Edição Atual

v. 3 n. 2 (2022): jul./set.

A Atâtôt – Revista Interdisciplinar de Direitos Humanos da UEG, possui a proposta de ser uma publicação acadêmica, de acesso aberto, com revisão por pares e publicação anual contínua (variados volumes ao longo do ano) da Universidade Estadual de Goiás.
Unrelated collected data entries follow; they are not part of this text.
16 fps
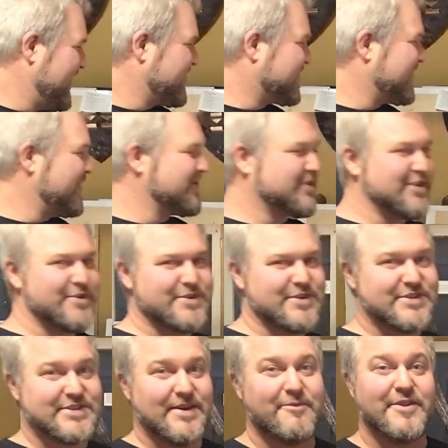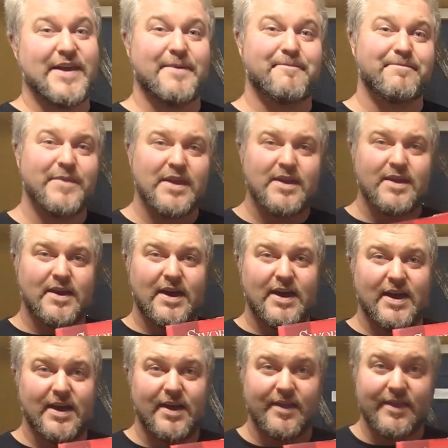to introduce you to some of them.
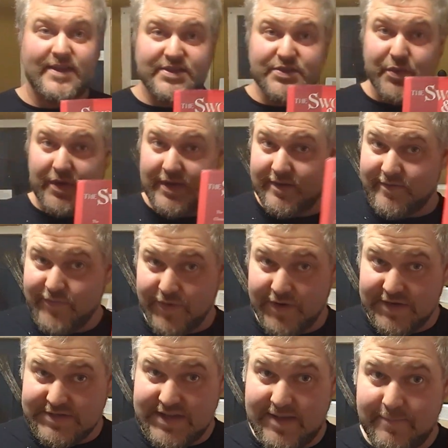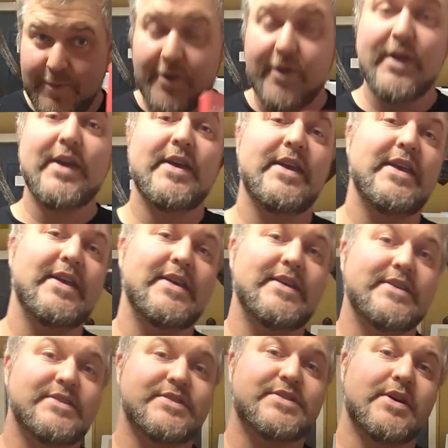This one, for example,
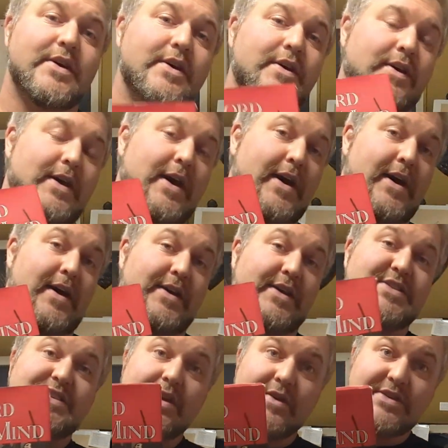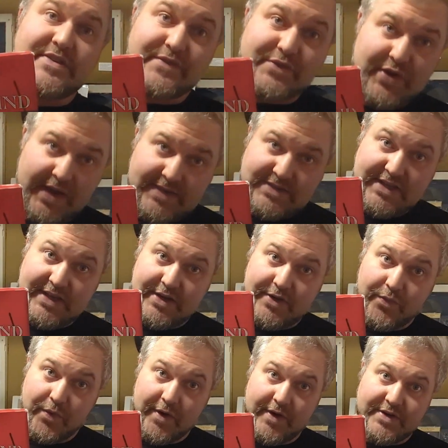is a series of translated
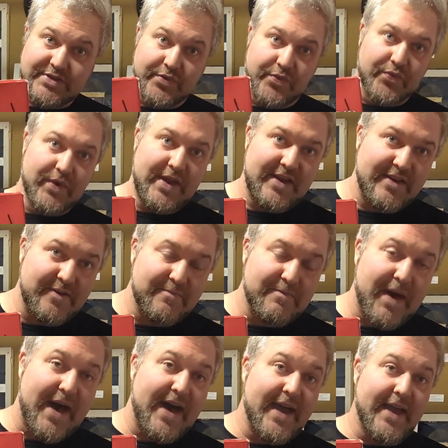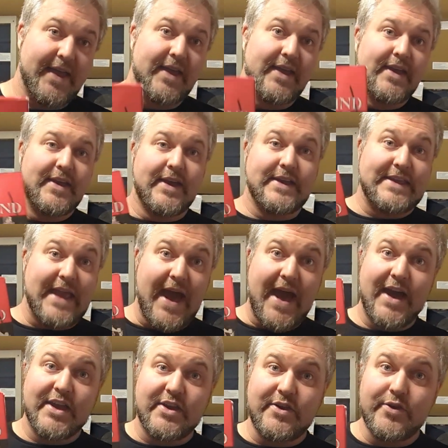works written by
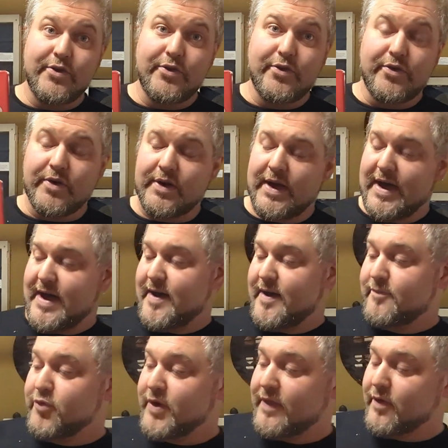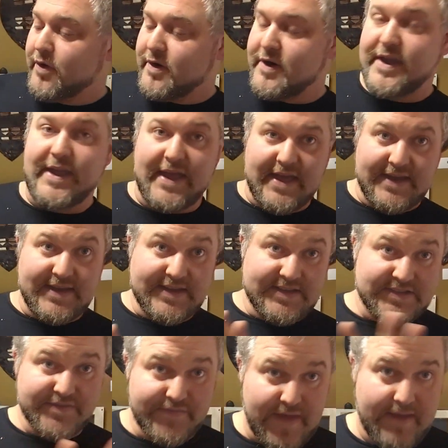Yagyu Munenori and
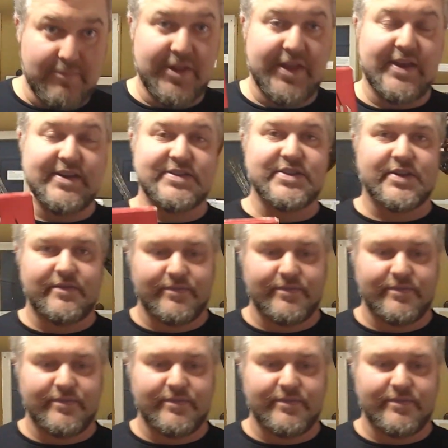his family and his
Nesta edição segunda, de setembro de 2022, a Atâtôt se mantém como espaço interdisciplinar de estímulo à construção de uma visão holística da luta pelos direitos sociais e políticos, pela democracia, por meio de lentes que enfoquem os direitos humanos.

Neste volume há trabalhos que estimulam o diálogo científico entre áreas diversas como a sociedade civil, as instituições bancárias, a saúde no trabalho, dentre outras.

No primeiro artigo, The UN Standards on Adequate Housing for Civil Society Action, os autores Manoel Severino Moraes de Almeida e Luis Emmanuel Barbosa da Cunha se baseiam no princípio da não discriminação para analisar os institutos de softlaw na implementação do direito à moradia adequada, bem como a atuação da ONU (Organização das Nações Unidas) no Comitê do Pacto Internacional sobre os Direitos Econômicos, Sociais e Culturais (Comitê PIDESC) e, a partir da CRFB/88, do Centro Dom Helder Camara (CENDHEC) em Recife, Pernambuco, Brasil. Ao passo da utilização do viés internacional, a óptica constitucional é pano de fundo para os questionamentos dos autores e para a construção de análises acerca dos papéis da sociedade civil organizada, frente aos desafios enfrentados para a efetivação do direito de moradia nos campos e nas cidades, tanto no âmbito nacional, quanto internacional.

No segundo artigo, de Rebeca de Magalhães Melo e Paulo José Leite Faria, nominado de Direito fundamental ao trabalho: o assédio moral organizacional como atentado à dignidade humana, os autores abordam a exploração do trabalho no ambiente bancário, sob um aspecto de poluição deste ambiente, causado pelo assédio moral e práticas organizacionais que se protegem nas formalidades legais. Fazem, também, a análise de um caso concreto (Banco Santander) e a possibilidade de utilização do compliance nesses ambientes de trabalho, para melhorar a qualidade de vida dos trabalhadores, de forma a manter a dignidade humana e resguardar os direitos humanos.

No terceiro artigo, Quando o príncipe se torna um sapo? Reações de sociólogos em artigos ao veto da obrigatoriedade do ensino de sociologia no governo Fernando Henrique Cardoso (1995-2001) e o direito à educação, Ricardo Lopes analisa de uma maneira crítica o veto do então presidente, Fernando Henrique Cardoso, que poderia ter inserido a sociologia como disciplina obrigatória no Ensino Médio brasileiro e não o fez, a despeito da alcunha que recebia de “Príncipe da Sociologia” e sua formação na área. As análises do autor perpassam interessantes caminhos: desde a compreensão do que seria traição, bem como do histórico acadêmico e político do então presidente e, por fim, das expectativas nutridas pelos seus pares, sociólogos e cientistas, que foram frustradas pelo veto presidencial.

No quarto artigo da Atâtôt, sob o título Estado Neoliberal Brasileiro em 2019: A situação do Bolsa Família e o Pacote Anticrime, as autoras Luísa Neis Ribeiro e Luana Renostro Heinen constroem uma análise do Estado neoliberal e de bem-estar social por meio do estudo de duas políticas públicas (o Programa Bolsa Família e a implementação da Lei Anticrime). O texto traz uma acurada percepção da figura do Estado transfigurado em um Centauro, metade racional e humano, de natureza estimuladora aos benefícios econômicos para uma classe dominante, e metade cavalo, penalizador e animalesco para as classes mais vulneráveis. As autoras desenvolvem críticas ao conflito dessas políticas e como são construídas e naturalizadas novas éticas punitivistas, calcadas em um modelo político-ideológico de suposto combate ao crime, com forte orientação econômica.

Por fim, o ensaio Con la guerrilla en el poder no debería haber disculpa para la paz, de Robert Posada Rosero, traz reflexões acerca da necessidade do desenvolvimento de uma cultura de paz na Colômbia, para que cessem a impunidade e a ocorrência de violações aos direitos humanos, por qualquer dos agentes e sob qualquer argumento que permite violações humanitárias em nome do Estado, ou negando seu nome: seja o Exército, sejam as Organizações Paramilitares, sejam pelas Farc. Por outro lado, a liberdade de imprensa também figura como centralidade em um Estado de Democrático, permitindo que a implementação dos direitos humanos, independentemente de classe social, preferência política, ou posição ideológica.


Anápolis/GO, 30 de setembro de 2022.